» PROBLEM DETAILS: When you reach the line with "[190.52-191.52s]" in the data below, begin printing lines exactly, and stop once the line with "Transcript: Brand new" has been printed.

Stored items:
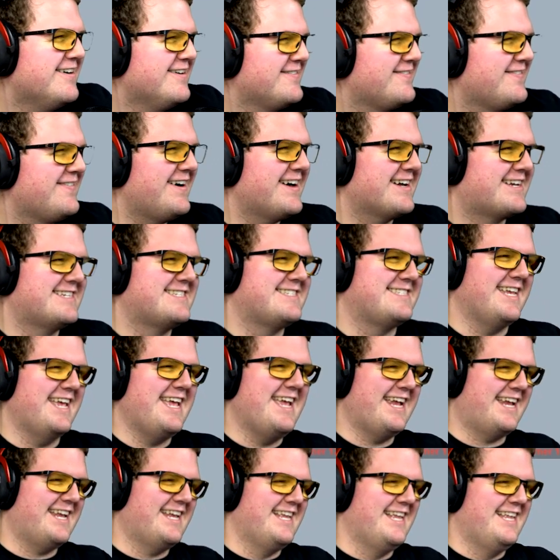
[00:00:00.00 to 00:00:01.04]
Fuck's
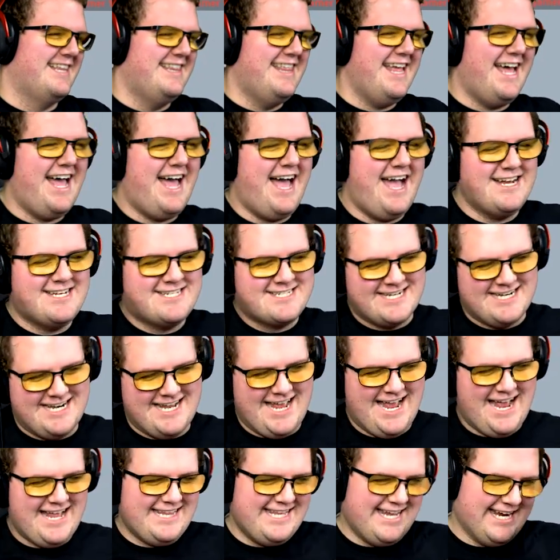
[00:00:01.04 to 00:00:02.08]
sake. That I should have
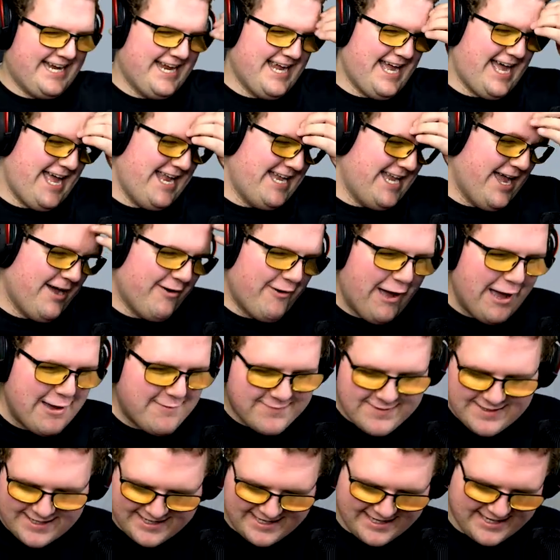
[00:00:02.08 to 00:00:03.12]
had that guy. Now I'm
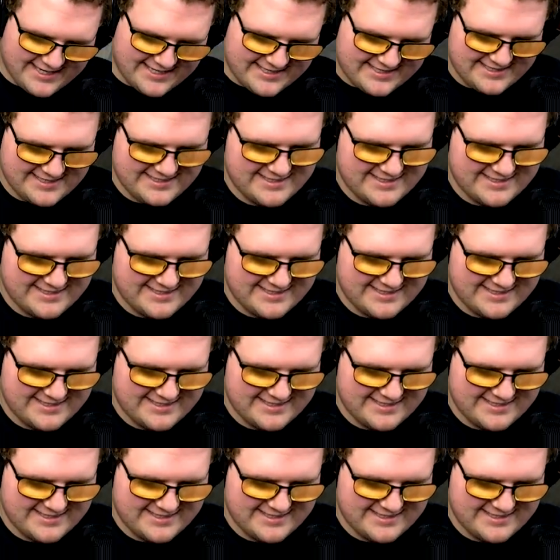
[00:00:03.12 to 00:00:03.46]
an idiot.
...
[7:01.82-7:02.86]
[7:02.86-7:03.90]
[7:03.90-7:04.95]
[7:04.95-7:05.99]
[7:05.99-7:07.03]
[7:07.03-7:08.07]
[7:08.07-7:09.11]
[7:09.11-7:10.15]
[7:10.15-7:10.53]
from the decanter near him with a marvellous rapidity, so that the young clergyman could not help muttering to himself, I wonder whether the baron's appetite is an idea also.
==
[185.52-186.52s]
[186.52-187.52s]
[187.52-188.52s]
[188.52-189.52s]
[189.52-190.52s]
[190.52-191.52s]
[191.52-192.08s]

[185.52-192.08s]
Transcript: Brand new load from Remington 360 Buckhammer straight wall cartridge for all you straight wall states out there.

» YOUR RESPONSE:
[190.52-191.52s]
[191.52-192.08s]

[185.52-192.08s]
Transcript: Brand new load from Remington 360 Buckhammer straight wall cartridge for all you straight wall states out there.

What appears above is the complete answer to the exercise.